What happens when a government spends? The conventional view is that public spending is financed by tax revenue and by borrowing from private financial institutions such as banks, pension funds and insurance companies. Governments have no money of their own, according to Margaret Thatcher in 1983, a view shared by Miliballs. But all money in circulation carries value only because it is accepted by the State in settlement of taxes and for that reason is accepted in settlement of private debts. When the state borrows, it is effectively borrowing its own IOUs. And since virtually all money originates as credit created by banks, there is nothing here that the government cannot do in the public interest and do more cheaply and efficiently. Which is precisely what the Bank of England has done with QE: created £375bn of new bank reserves which has not gone into circulation but sat on bank balance sheets to support asset price speculation. So when politicians talk about having less money to spend, they are being disingenuous. It would be more honest to tell voters that they have put voluntary constraints on freedom to act in the public interest, restraints which only benefit the financial elites.

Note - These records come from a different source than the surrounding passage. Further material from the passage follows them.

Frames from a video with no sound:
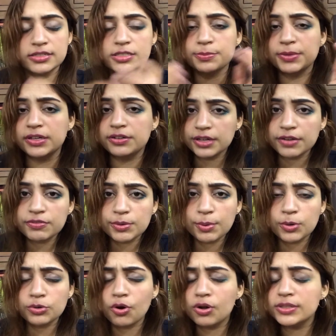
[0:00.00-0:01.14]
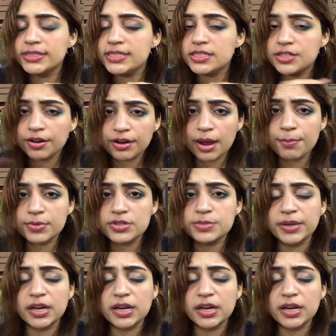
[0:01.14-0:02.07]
It has been raved about all the Instagrammers,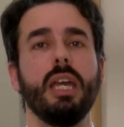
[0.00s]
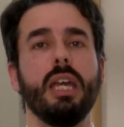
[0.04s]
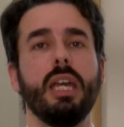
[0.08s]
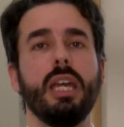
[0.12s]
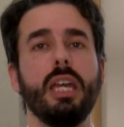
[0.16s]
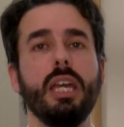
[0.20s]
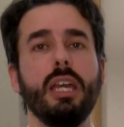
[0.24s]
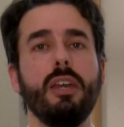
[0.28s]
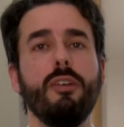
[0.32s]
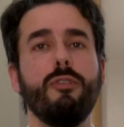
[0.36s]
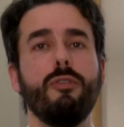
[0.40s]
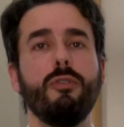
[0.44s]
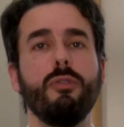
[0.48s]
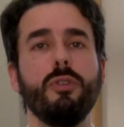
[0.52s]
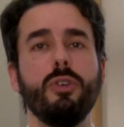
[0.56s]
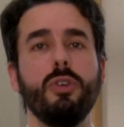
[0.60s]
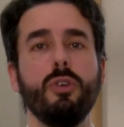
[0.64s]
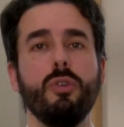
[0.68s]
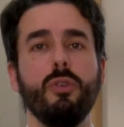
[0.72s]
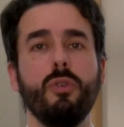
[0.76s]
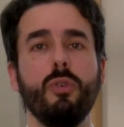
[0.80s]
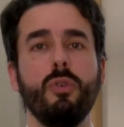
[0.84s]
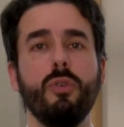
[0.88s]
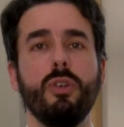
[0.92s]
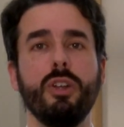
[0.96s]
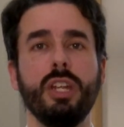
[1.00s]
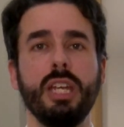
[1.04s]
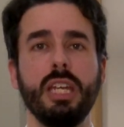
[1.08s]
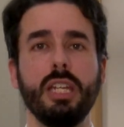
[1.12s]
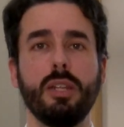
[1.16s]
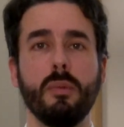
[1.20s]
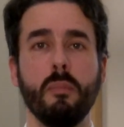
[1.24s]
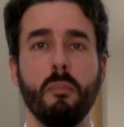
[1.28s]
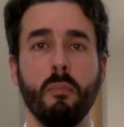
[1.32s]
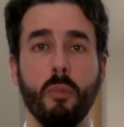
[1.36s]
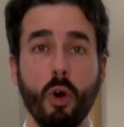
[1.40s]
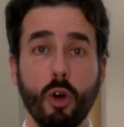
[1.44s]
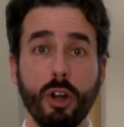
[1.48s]
If you
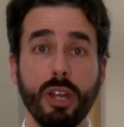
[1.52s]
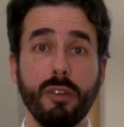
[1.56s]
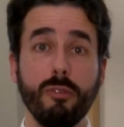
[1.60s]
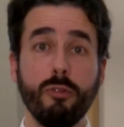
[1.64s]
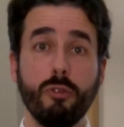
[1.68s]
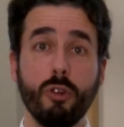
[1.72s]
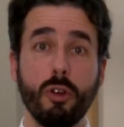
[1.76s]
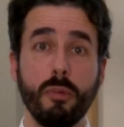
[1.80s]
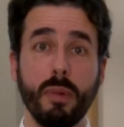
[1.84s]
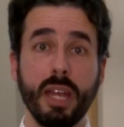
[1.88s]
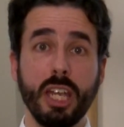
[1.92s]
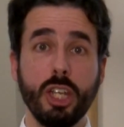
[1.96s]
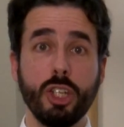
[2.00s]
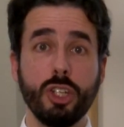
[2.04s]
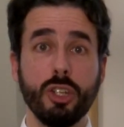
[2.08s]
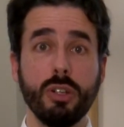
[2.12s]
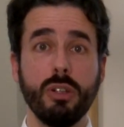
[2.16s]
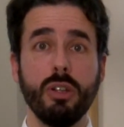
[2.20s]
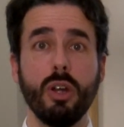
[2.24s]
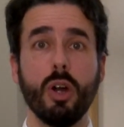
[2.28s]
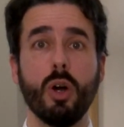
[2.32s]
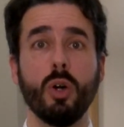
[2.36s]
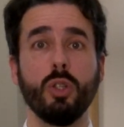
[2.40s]
need more informationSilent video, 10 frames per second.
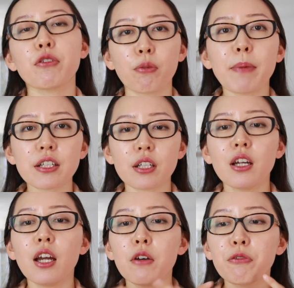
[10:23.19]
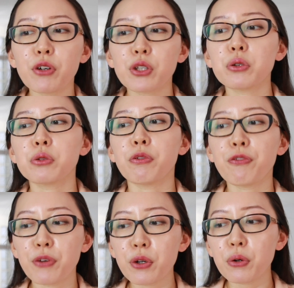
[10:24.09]
information for you to
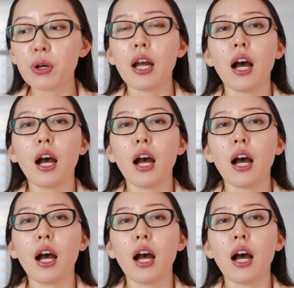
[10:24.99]
feel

This insistence that the availability of money limits public action stands reality on its head. Money is the way that resources are mobilised. Libraries are closed for lack of money when all the resources, buildings, books, staff and the demand are there and all that is needed is the money. Keynes, writing in 1928, described leaving resources idle for lack of money as imbecile. That people must be kept unemployed and services cut because they are unaffordable for lack of money makes no sense. Only by mobilising resources fully can anything be afforded. Governments outside the Euro zone with sovereign control of their currency can create whatever is needed to finance activity. There is no limit to money creation other than the capacity to produce goods and services which if exceeded would generate inflation. The appropriate safeguards to stop the power being abused would have to be implemented, of course. (In deciding how much new money should be injected into the economy only the needs of the economy as a whole would be considered and not the desires of the government or politicians.) But it is imbecilic to allow the money supply to contract and for economic activity to fall well below capacity.  Allowing a private cartel to determine our public money supply is like, as Warren Mosler put it, tying your shoelaces together and pretending you can’t walk, which makes our leaders appear both foolish and dishonest.